0
votes

I am facing a problem with Terraform (v0.12) to create multiple instances using count variable and subnet id's list, where the count is greater than the length of the subnet id's list.

For example;

resource "aws_instance" "main" {
  count                     = 20
  ami                       = var.ami_id
  instance_type             = var.instance_type
  # ...
  subnet_id                 = var.subnet_ids_list[count.index]
}

Where my count is '20' and length(var.subnet_ids_list) is 2. It throws the following error:

count.index is 2
    var.instance_subnet_id is tuple with 2 elements

The given key does not identify an element in this collection value.

I tried to make the "subnet_ids_list" as string with comma-separated and used "split", but it too give the same error.

Later thought to append subnet elements to "subnet_ids_list" in order to make it to "20". something like;

Python 2.7
>>> subnet_ids_list = subnet_ids_list * 10

Can someone help me with how to achieve similar with Terraform or any other approaches to solve this problem.

Original like;

subnet_ids_list = ["sub-1", "sub-2"]

Converted to - satisfy the value provided to count;

subnet_ids_list = ["sub-1", "sub-2", "sub-1", "sub-2",....., "sub-1", "sub-2",] (length=20).
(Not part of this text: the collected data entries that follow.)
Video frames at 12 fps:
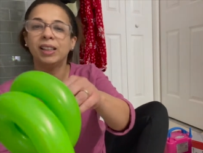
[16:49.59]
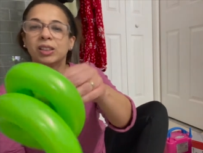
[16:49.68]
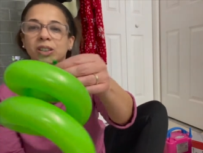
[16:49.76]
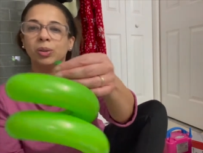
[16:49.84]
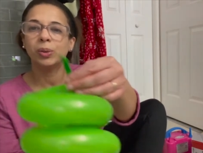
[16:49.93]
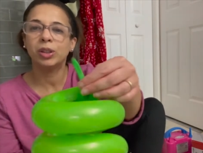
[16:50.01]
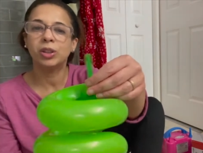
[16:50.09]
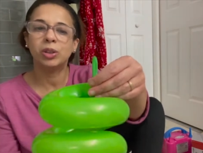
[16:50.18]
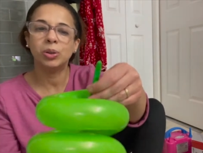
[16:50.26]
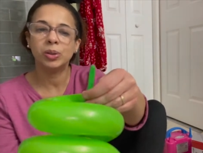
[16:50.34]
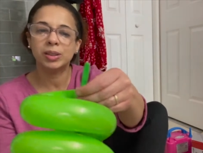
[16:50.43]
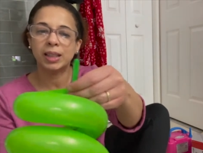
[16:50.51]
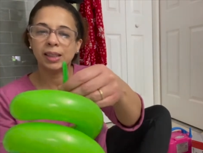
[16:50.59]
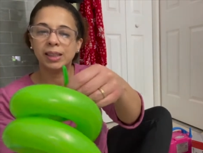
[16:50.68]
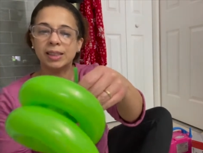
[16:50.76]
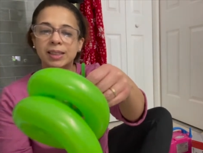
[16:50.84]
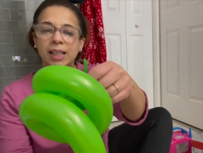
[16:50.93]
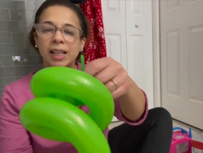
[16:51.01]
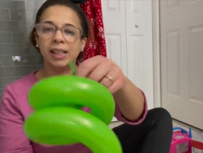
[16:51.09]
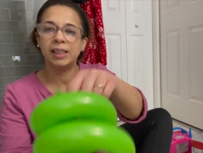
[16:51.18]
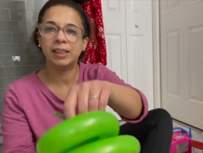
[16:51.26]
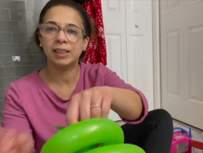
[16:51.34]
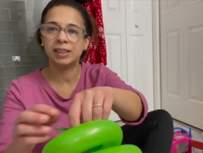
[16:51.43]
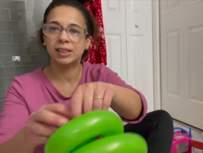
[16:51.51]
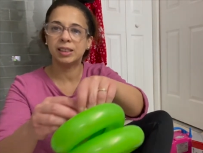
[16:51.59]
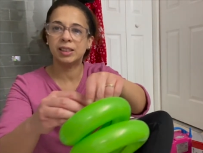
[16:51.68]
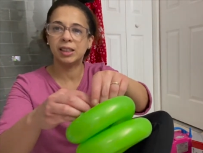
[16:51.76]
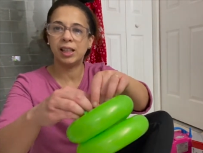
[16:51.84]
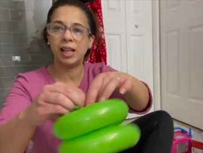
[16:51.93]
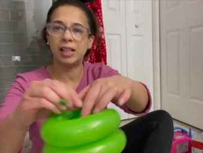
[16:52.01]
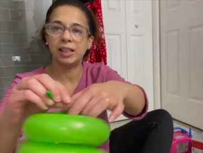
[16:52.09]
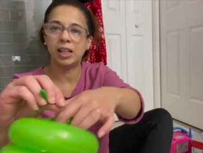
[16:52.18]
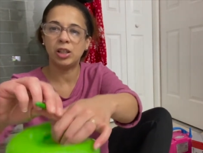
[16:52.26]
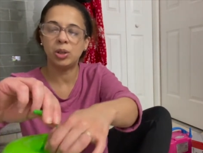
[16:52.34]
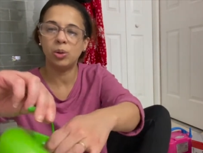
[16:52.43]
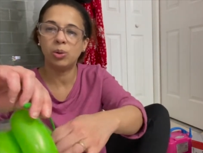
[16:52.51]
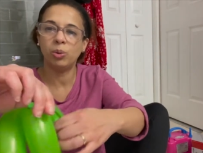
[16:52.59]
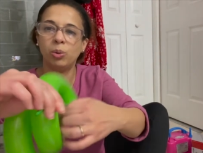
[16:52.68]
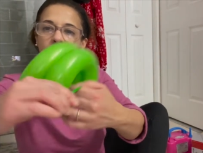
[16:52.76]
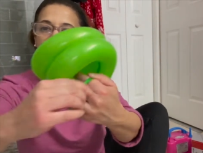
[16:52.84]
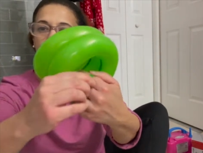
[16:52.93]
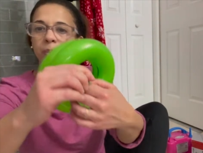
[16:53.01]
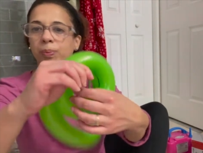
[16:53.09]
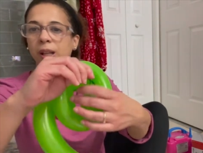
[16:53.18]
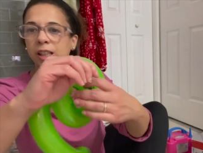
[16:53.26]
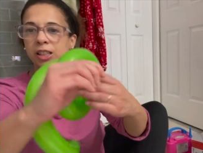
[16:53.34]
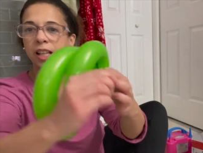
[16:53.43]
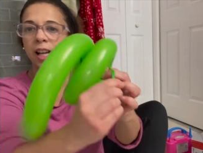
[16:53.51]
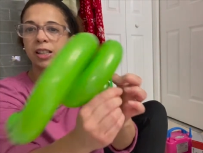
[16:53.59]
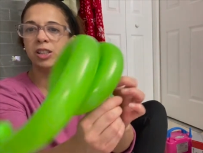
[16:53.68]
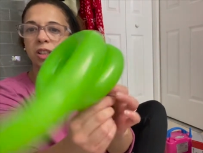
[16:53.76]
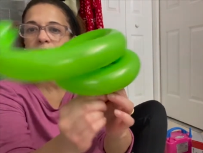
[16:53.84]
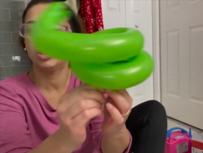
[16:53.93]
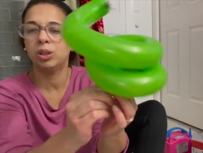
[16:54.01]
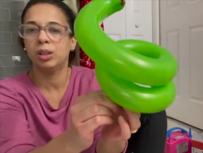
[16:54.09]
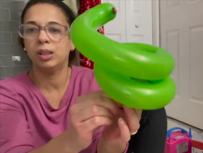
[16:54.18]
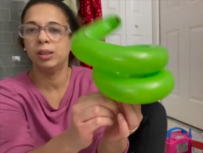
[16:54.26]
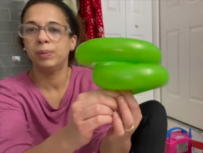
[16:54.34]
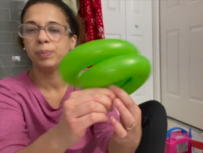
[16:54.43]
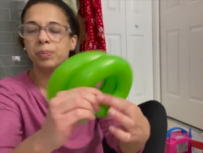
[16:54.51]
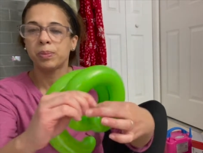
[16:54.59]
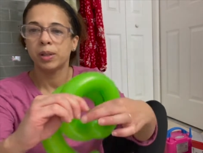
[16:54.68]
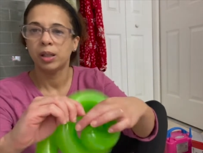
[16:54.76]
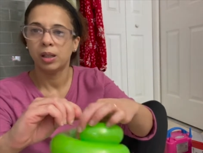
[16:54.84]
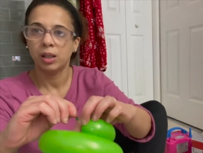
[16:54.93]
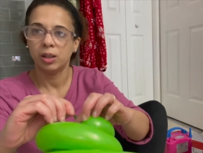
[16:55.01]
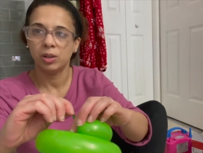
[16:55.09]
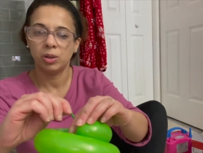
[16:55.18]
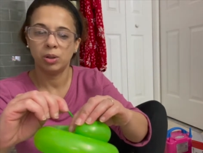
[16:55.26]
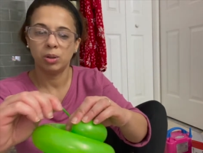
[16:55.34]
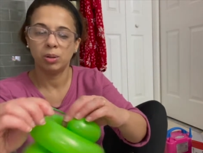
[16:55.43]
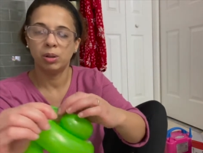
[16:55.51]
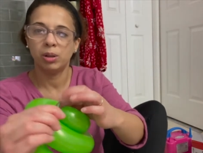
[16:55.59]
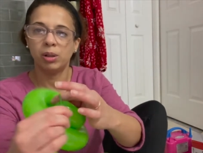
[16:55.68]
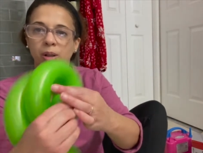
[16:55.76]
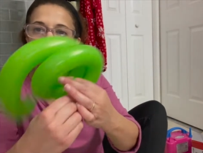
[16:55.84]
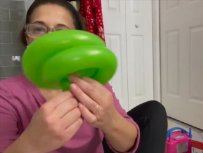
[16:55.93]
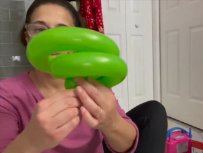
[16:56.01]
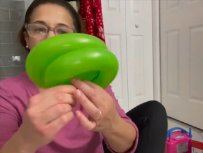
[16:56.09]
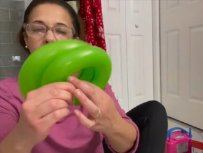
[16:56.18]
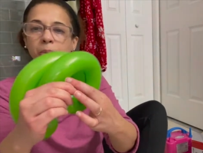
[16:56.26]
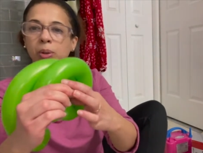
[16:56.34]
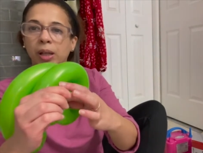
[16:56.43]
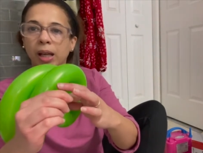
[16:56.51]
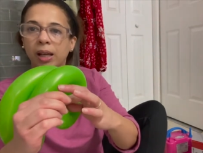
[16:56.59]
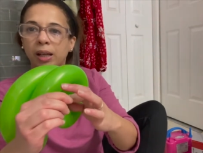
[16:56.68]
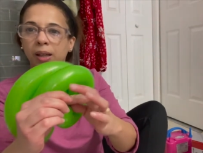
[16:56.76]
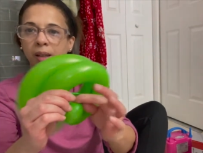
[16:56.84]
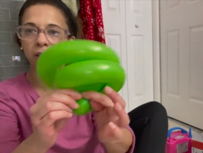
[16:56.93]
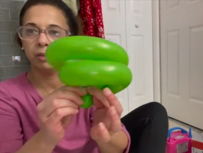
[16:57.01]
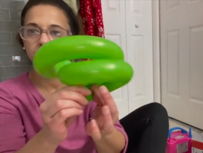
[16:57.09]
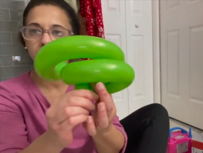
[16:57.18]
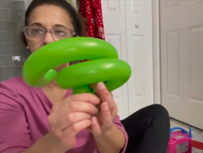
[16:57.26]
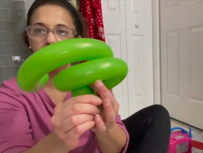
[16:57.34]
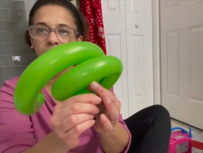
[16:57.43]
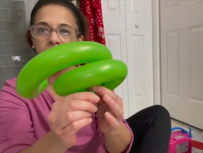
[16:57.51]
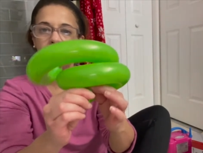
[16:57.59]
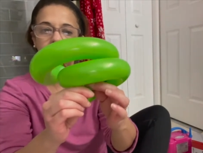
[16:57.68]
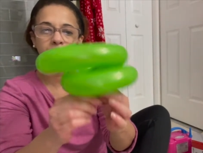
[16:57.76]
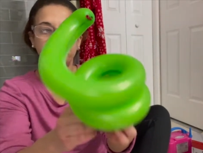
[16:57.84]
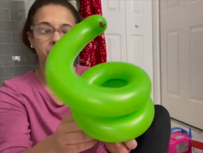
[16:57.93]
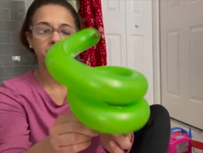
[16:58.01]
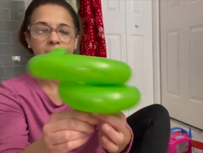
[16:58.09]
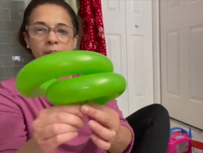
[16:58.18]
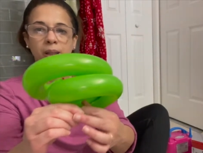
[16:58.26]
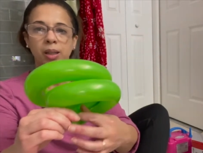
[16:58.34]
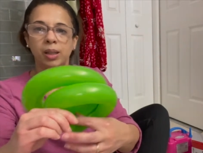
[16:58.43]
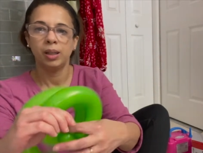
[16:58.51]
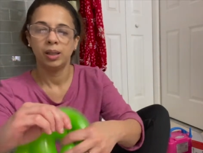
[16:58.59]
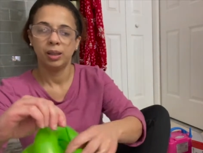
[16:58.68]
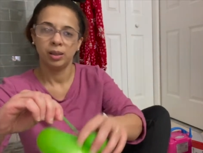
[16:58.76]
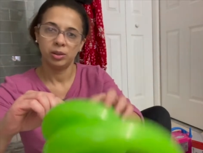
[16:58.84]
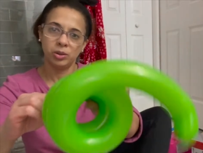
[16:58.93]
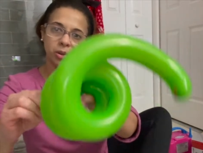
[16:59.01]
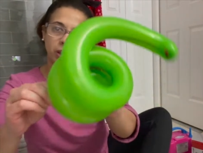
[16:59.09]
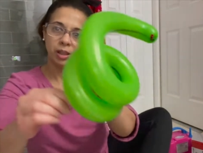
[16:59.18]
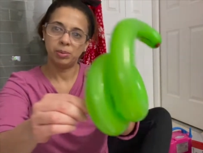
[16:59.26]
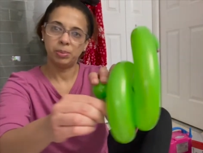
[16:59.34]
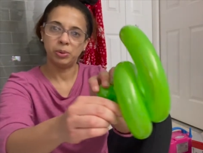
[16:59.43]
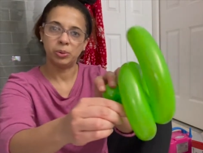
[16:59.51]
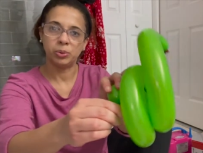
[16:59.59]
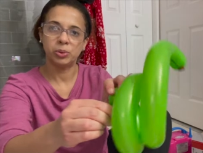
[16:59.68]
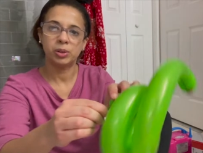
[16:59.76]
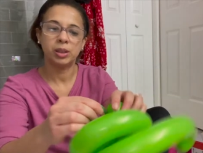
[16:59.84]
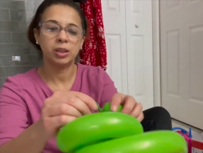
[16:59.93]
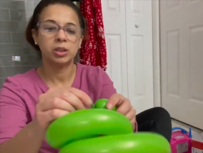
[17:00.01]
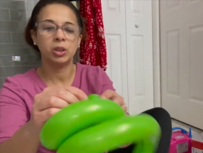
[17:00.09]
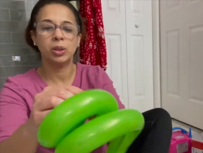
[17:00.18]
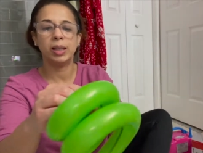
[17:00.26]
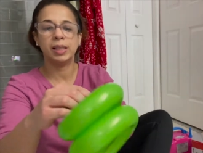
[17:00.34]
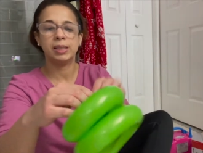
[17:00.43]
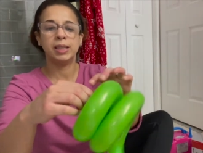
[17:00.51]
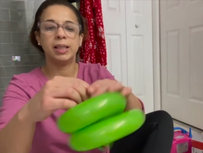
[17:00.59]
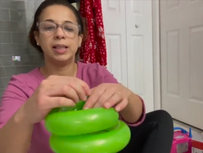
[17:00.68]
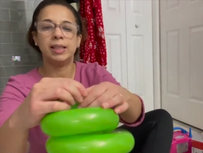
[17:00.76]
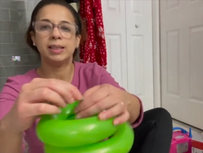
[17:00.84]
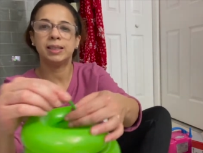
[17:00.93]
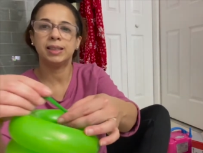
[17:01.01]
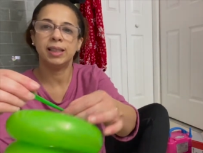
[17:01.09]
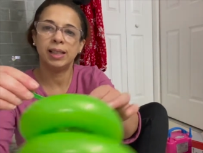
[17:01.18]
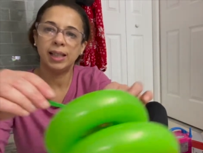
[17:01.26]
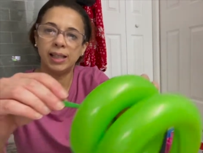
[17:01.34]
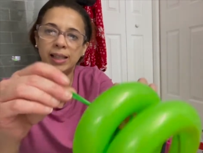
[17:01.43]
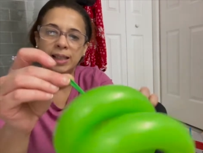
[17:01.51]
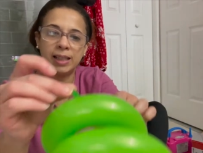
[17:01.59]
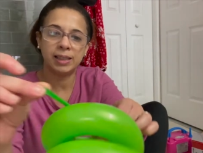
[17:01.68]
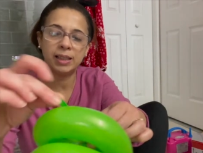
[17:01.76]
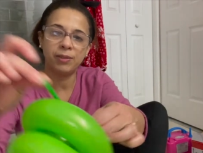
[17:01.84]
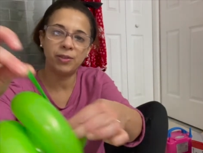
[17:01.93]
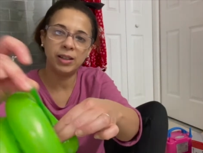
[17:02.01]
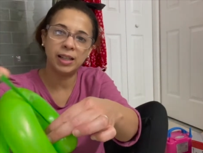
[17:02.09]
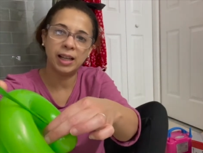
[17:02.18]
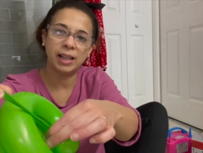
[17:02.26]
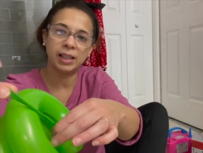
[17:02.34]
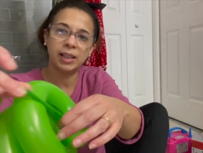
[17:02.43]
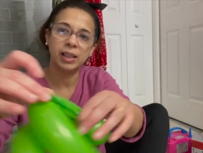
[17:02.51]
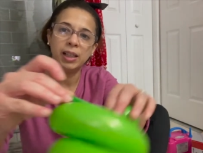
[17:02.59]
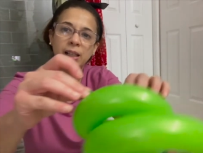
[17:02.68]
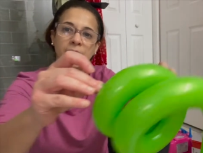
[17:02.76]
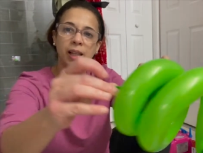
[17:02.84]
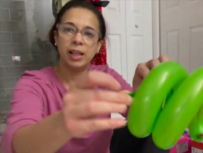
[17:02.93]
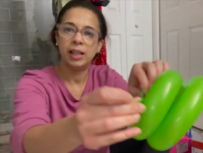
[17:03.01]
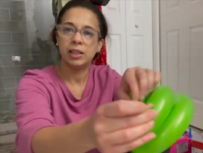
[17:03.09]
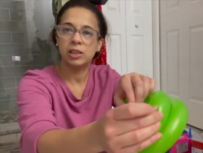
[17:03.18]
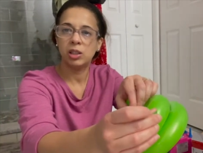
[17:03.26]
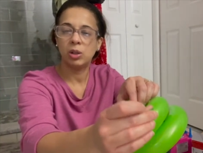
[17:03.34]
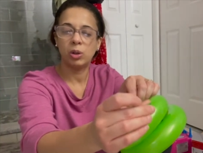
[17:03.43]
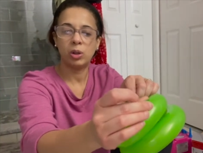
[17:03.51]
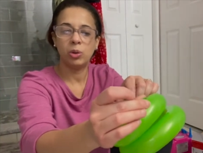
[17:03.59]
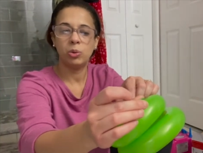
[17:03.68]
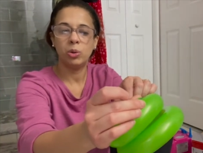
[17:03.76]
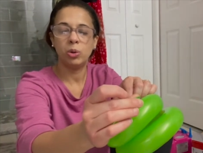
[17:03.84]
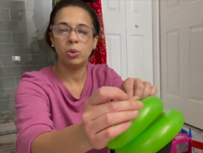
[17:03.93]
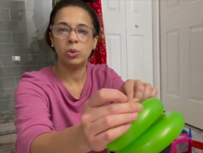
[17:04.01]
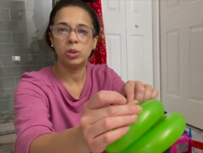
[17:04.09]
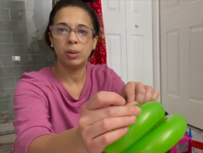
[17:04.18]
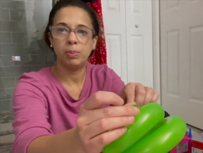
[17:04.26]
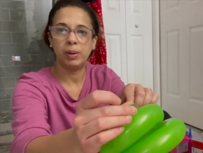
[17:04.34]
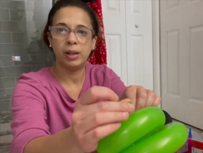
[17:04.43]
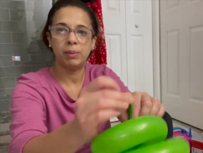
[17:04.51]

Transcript: So what you do is at this end, this is the end that you will attach it to the your um, bouquet of balloons, to the other balloons. So este es, este final es lo que uno usa para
I don't want to use AWS autoscaling groups for this purpose.

2

2 Answers

0
votes

It doesn't make sense to create a new subnet whenever you need to spin up a new EC2. I'd recommend you to take a look at the official documentation about the basics of VPC and subnets: https://docs.aws.amazon.com/vpc/latest/userguide/VPC_Subnets.html#vpc-subnet-basics

For example, if you create a VPC with CIDR block 10.0.0.0/24, it supports 256 IP addresses. You can break this CIDR block into two subnets, each supporting 128 IP addresses. One subnet uses CIDR block 10.0.0.0/25 (for addresses 10.0.0.0 - 10.0.0.127) and the other uses CIDR block 10.0.0.128/25 (for addresses 10.0.0.128 - 10.0.0.255).

In your Terraform example, it looks like you have 2 subnets (private and public?), so your counter must be rather 0 or 1 when accessing subnet_ids_list. Even a better solution would be to tag your subnets: https://www.terraform.io/docs/providers/aws/r/subnet.html#inner

You might have another counter though to control number of instances. Hope it helps!

EDIT: Based on your comments, a Map would be a better data structure to control instance/subnet. Key could be the instance or the subnet itself, e.g. { "aws_instance" = "sub-1" }

Reference: https://www.terraform.io/docs/configuration-0-11/variables.html#maps

0
votes

You can use the element function if you need to loop back through a list of things as mentioned in the linked documentation:

The index is zero-based. This function produces an error if used with an empty list.

Use the built-in index syntax list[index] in most cases. Use this function only for the special additional "wrap-around" behavior described below.